Las formas oscuras y cuestionables se replicaron en todas las esquinas del ejecutivo, desde las maniobras para atornillar a Luigi Echeverri en Ecopetrol, hasta los sombríos manejos en la venta de ISA y quién sabe cuántas otras “estrategias empresariales” que se escaparon del ojo público. 

Y después viene la otra forma de corrupción, la blanda, la que hemos normalizado. Los excesos en los viajes inútiles al exterior, el abuso de las gabelas presidenciales; la fiesta infantil a Panaca en el avión oficial, la patota de amigotes para ir a conocer al papa, el hermano trotamundos...  

Por eso era tan apremiante cooptar los órganos de control, sofocar la protesta y perseguir  la crítica. Para montar semejante cleptocracia era necesario el ejercicio del poder sin supervisores. Sin la fiscalización de las ías, sin permitir el clamor de la manifestación pública, sin la presencia incómoda de los periodistas que contrapreguntan. Hacía falta apagar esa luz incandescente que solo puede emanar de una sociedad civil informada y con dientes. Lo denunció Transparencia Internacional en su último informe.  

Y quién puede decir que es exageración cuando ahora, antes de dejar el poder, se le ve desesperado por repartir todo entre los suyos, para raspar hasta el último pedacito de cucayo de la olla. Tan solo el pasado mes nombró a once notarios, incluyendo a su consejero de seguridad, Rafael Guarín. Se preocupó por dejar a sus consentidos con papeles diplomáticos y escoltas a perpetuidad, sin merecerlo. Corrió para licitar todo de afán y a las patadas. Y esto, aunque sutil y montado sobre estructuras legales, también es corrupción.  

Pero cómo esperar algo distinto cuando los mismos votos que lo eligieron fueron comprados por el Ñeñe Hernández, asunto que silenció con la ayuda de su fiscal de bolsillo. Y claro que le quedó muy fácil, pues acá lo raro es que no roben, que no beneficien a su círculo de amigos, que ejerzan el servicio público pensando en alguien diferente a ellos mismos. A pesar de todo eso, es notable lo que hizo el gobierno Duque con el Estado y sus arcas. 

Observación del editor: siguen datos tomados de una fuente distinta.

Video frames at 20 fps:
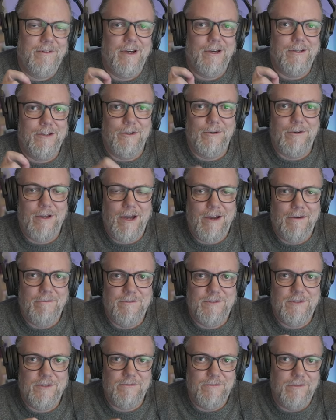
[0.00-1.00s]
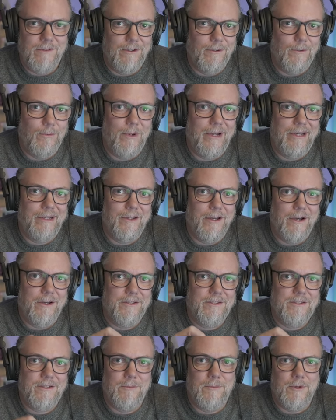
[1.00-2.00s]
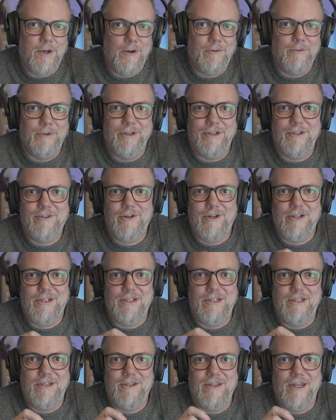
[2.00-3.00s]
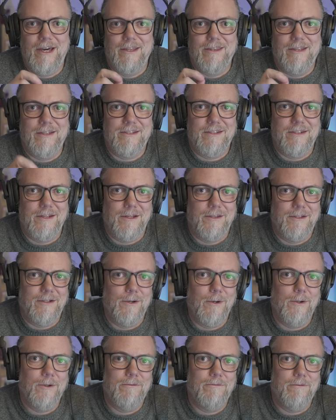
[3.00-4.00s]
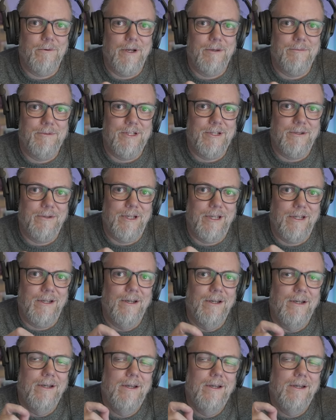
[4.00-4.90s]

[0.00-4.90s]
I don't have severe weight loss. I'm not really trying to do that. That's not the goal of what I'm doing.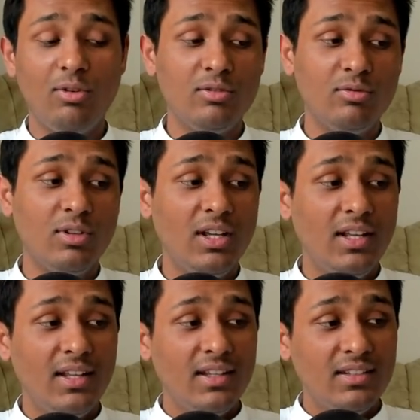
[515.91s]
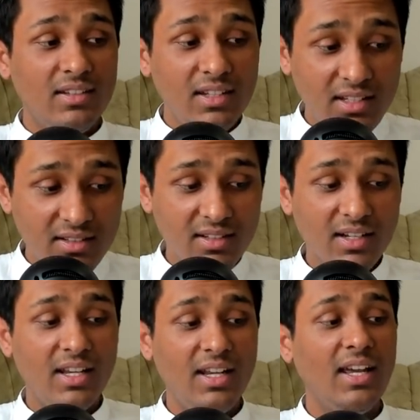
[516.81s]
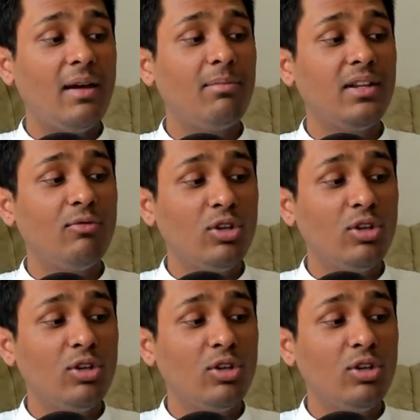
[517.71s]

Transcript: One who sees the killing happening,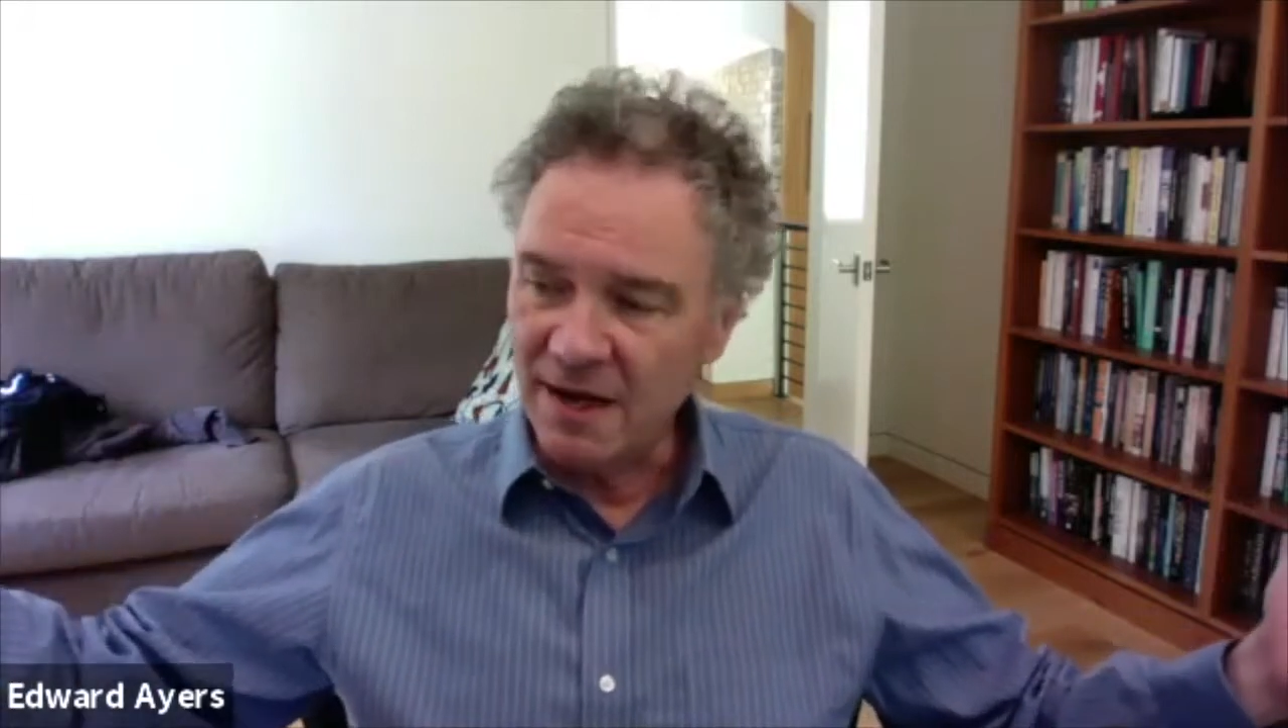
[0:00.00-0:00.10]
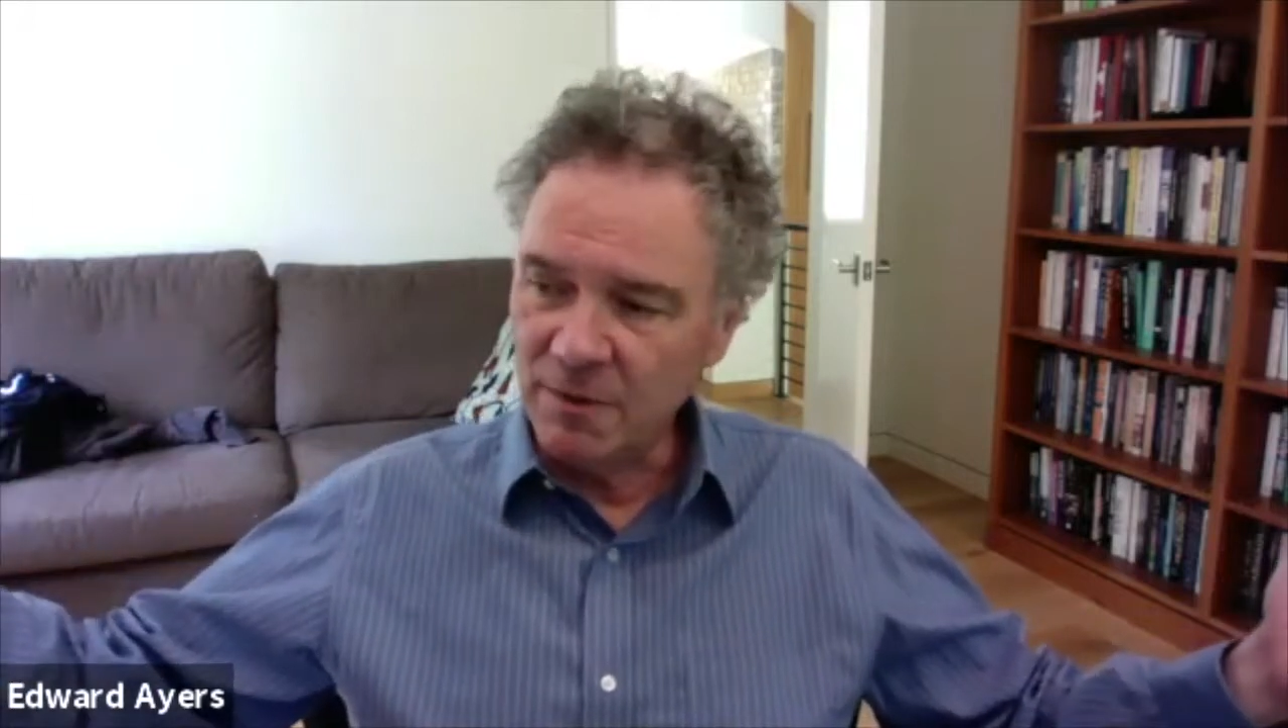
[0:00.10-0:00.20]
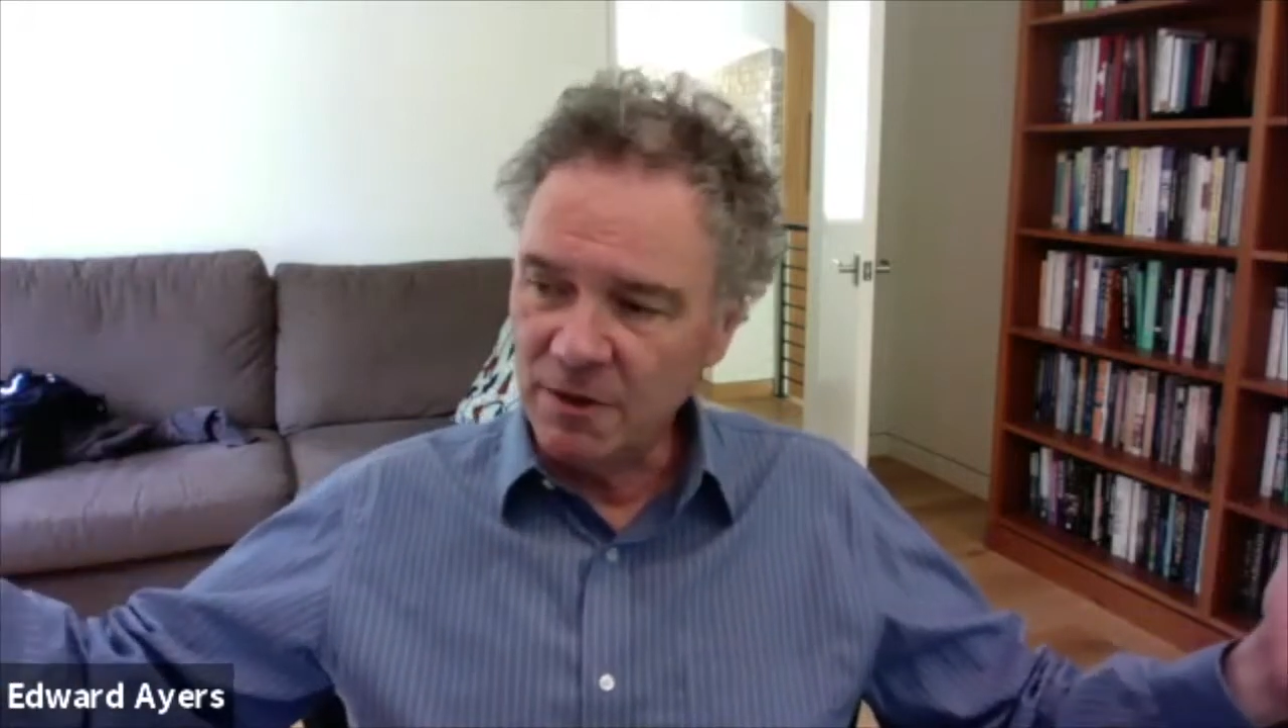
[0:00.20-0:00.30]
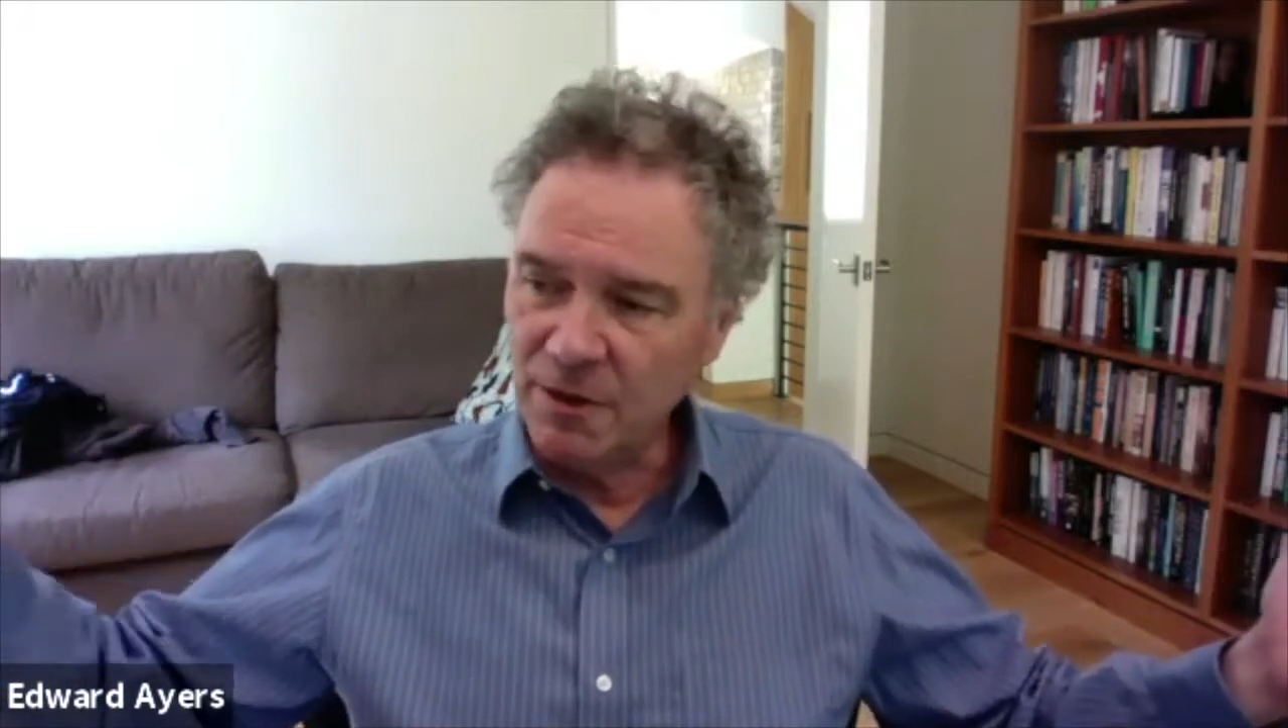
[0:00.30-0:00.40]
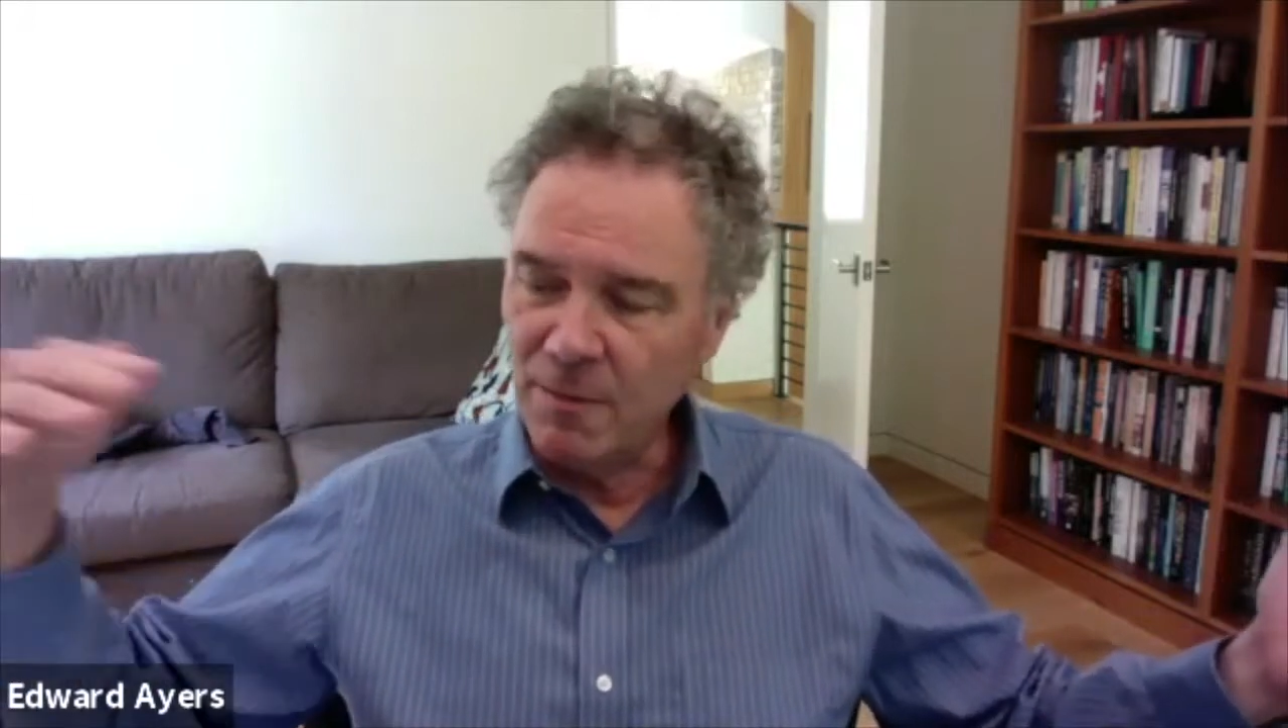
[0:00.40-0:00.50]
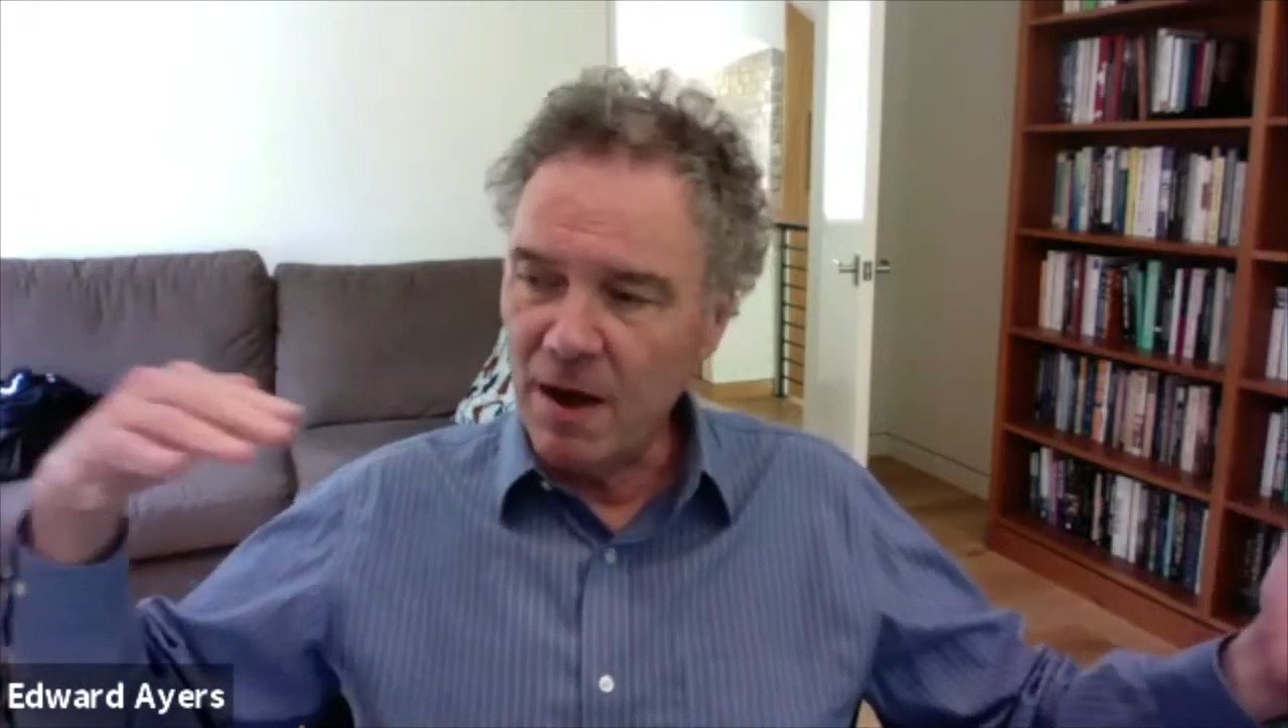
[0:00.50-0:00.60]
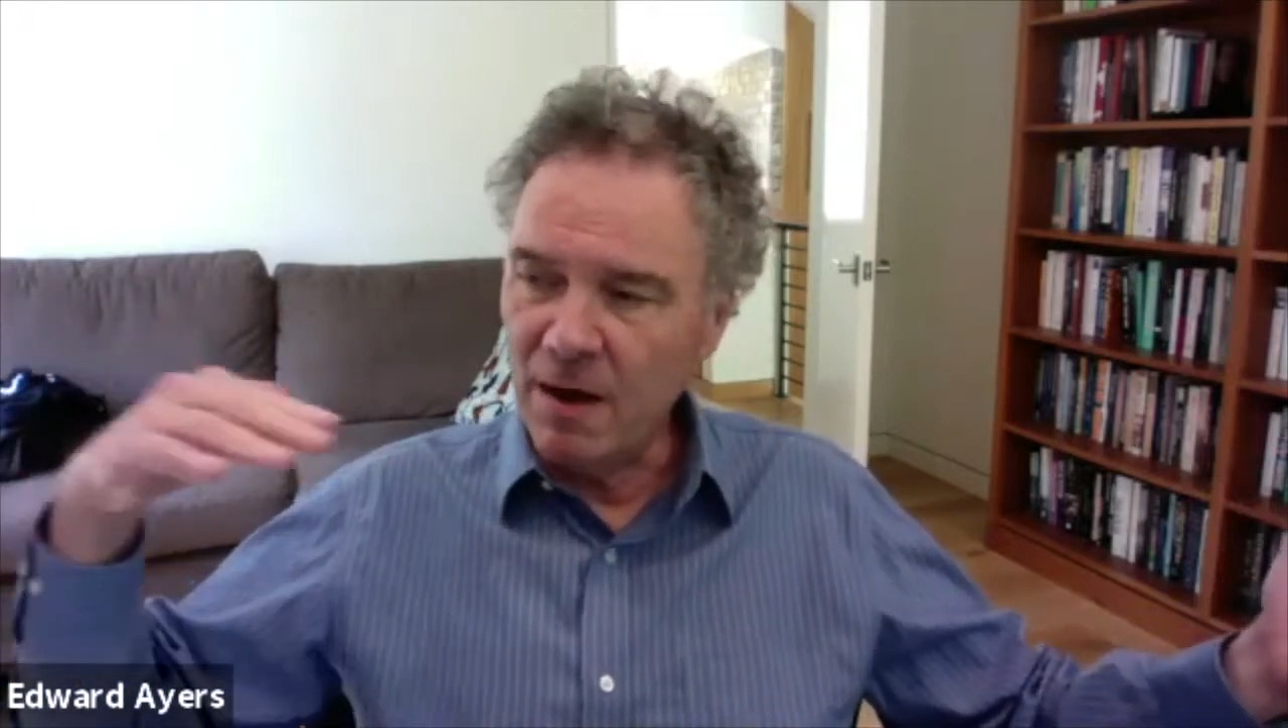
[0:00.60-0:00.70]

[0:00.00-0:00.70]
including my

Con razón, entonces, ha anunciado que hará un voto de silencio tras dejar el Palacio de Nariño, porque en su estela viajan vientos fétidos que deberán ser investigados y desinfectados por los jueces. Duque no fue anodino, elevó los niveles de corrupción y descaro en el manejo de la cosa pública a proporciones peligrosas para la frágil institucionalidad colombiana. Y por eso será recordado. Ojalá el señor que hoy lo reemplaza entienda que antes de imponernos la grandilocuencia de su “política de la vida” necesitamos que desmonte algo de este régimen del abuso, y solo con eso habrá servido bien a su país.